> [WHAT IS EXPECTED] From first line to last, give the records again word for word and omit the pictures.

> [MATERIAL SUPPLIED]
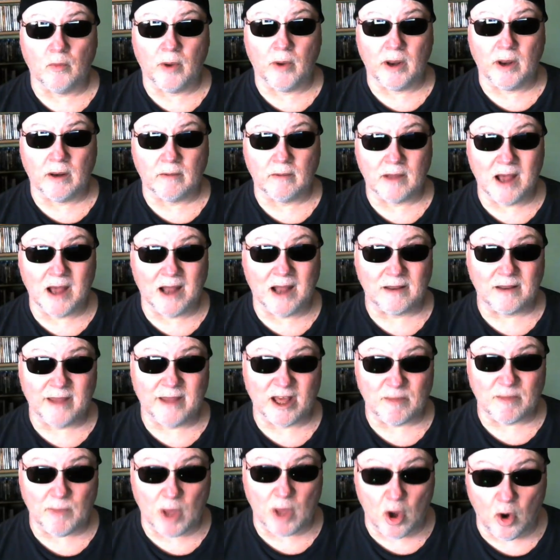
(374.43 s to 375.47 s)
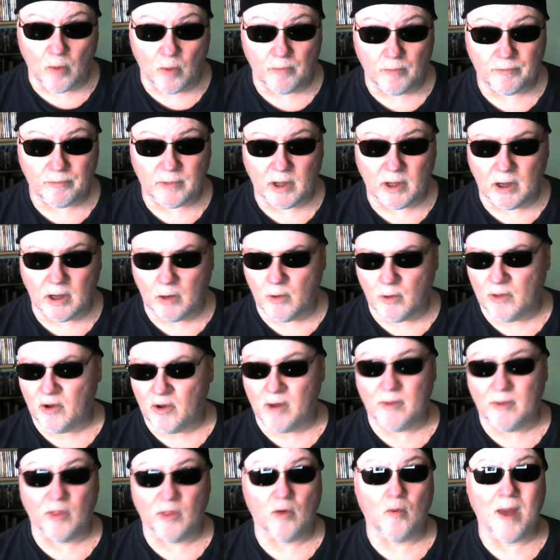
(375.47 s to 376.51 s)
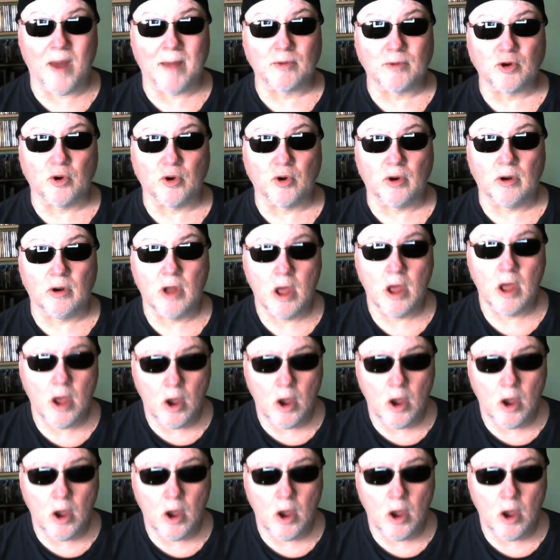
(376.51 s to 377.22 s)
when God takes me home, uh, whether I'm either raptured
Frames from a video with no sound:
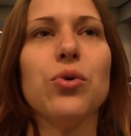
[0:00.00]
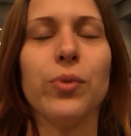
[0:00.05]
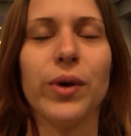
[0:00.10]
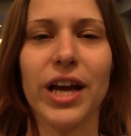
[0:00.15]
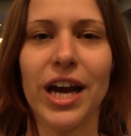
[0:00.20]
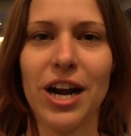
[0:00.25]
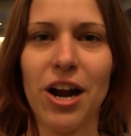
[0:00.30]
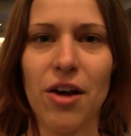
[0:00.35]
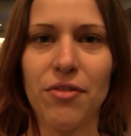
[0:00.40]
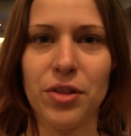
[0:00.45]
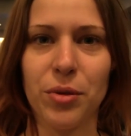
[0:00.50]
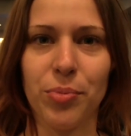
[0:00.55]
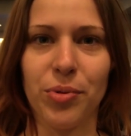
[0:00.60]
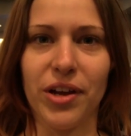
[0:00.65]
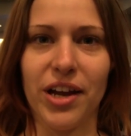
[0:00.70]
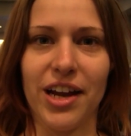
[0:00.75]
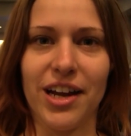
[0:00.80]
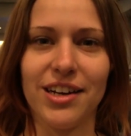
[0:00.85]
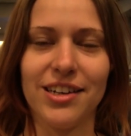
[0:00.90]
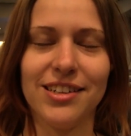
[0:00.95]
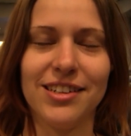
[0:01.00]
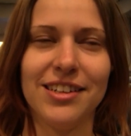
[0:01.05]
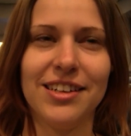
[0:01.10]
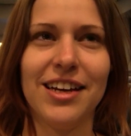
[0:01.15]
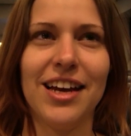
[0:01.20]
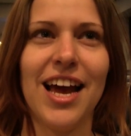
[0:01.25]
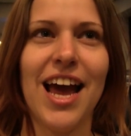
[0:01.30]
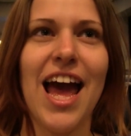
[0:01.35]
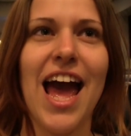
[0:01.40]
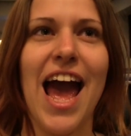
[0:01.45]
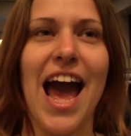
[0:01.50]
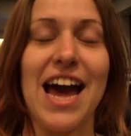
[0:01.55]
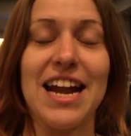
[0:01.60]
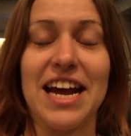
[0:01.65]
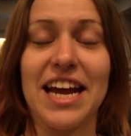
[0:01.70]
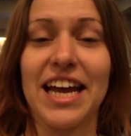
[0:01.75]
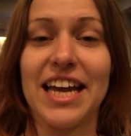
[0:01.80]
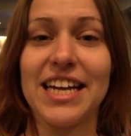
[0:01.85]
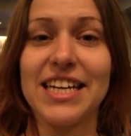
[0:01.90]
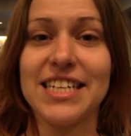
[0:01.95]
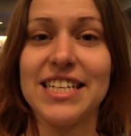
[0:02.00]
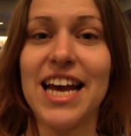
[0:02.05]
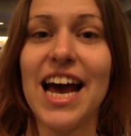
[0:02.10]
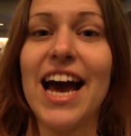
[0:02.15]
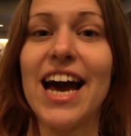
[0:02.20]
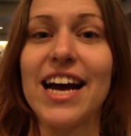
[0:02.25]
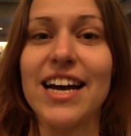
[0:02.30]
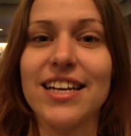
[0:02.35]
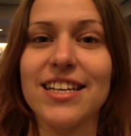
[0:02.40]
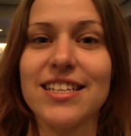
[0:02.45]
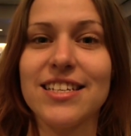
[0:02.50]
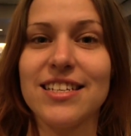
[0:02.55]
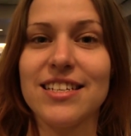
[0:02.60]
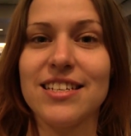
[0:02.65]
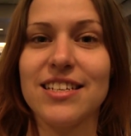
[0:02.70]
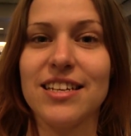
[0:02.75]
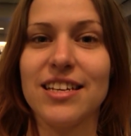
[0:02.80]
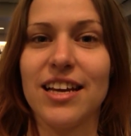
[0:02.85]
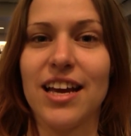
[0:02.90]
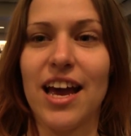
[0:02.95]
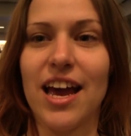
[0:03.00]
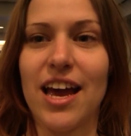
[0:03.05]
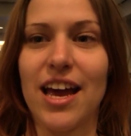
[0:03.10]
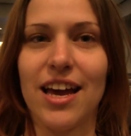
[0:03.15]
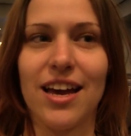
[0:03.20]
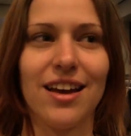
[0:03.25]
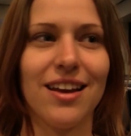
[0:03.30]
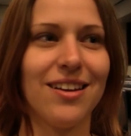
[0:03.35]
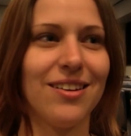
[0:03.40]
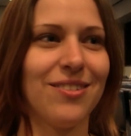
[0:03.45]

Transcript: We get off the plane. And I get a text, a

> [SOLUTION]
(374.43 s to 375.47 s)
(375.47 s to 376.51 s)
(376.51 s to 377.22 s)
when God takes me home, uh, whether I'm either raptured
Frames from a video with no sound:
[0:00.00]
[0:00.05]
[0:00.10]
[0:00.15]
[0:00.20]
[0:00.25]
[0:00.30]
[0:00.35]
[0:00.40]
[0:00.45]
[0:00.50]
[0:00.55]
[0:00.60]
[0:00.65]
[0:00.70]
[0:00.75]
[0:00.80]
[0:00.85]
[0:00.90]
[0:00.95]
[0:01.00]
[0:01.05]
[0:01.10]
[0:01.15]
[0:01.20]
[0:01.25]
[0:01.30]
[0:01.35]
[0:01.40]
[0:01.45]
[0:01.50]
[0:01.55]
[0:01.60]
[0:01.65]
[0:01.70]
[0:01.75]
[0:01.80]
[0:01.85]
[0:01.90]
[0:01.95]
[0:02.00]
[0:02.05]
[0:02.10]
[0:02.15]
[0:02.20]
[0:02.25]
[0:02.30]
[0:02.35]
[0:02.40]
[0:02.45]
[0:02.50]
[0:02.55]
[0:02.60]
[0:02.65]
[0:02.70]
[0:02.75]
[0:02.80]
[0:02.85]
[0:02.90]
[0:02.95]
[0:03.00]
[0:03.05]
[0:03.10]
[0:03.15]
[0:03.20]
[0:03.25]
[0:03.30]
[0:03.35]
[0:03.40]
[0:03.45]

Transcript: We get off the plane. And I get a text, a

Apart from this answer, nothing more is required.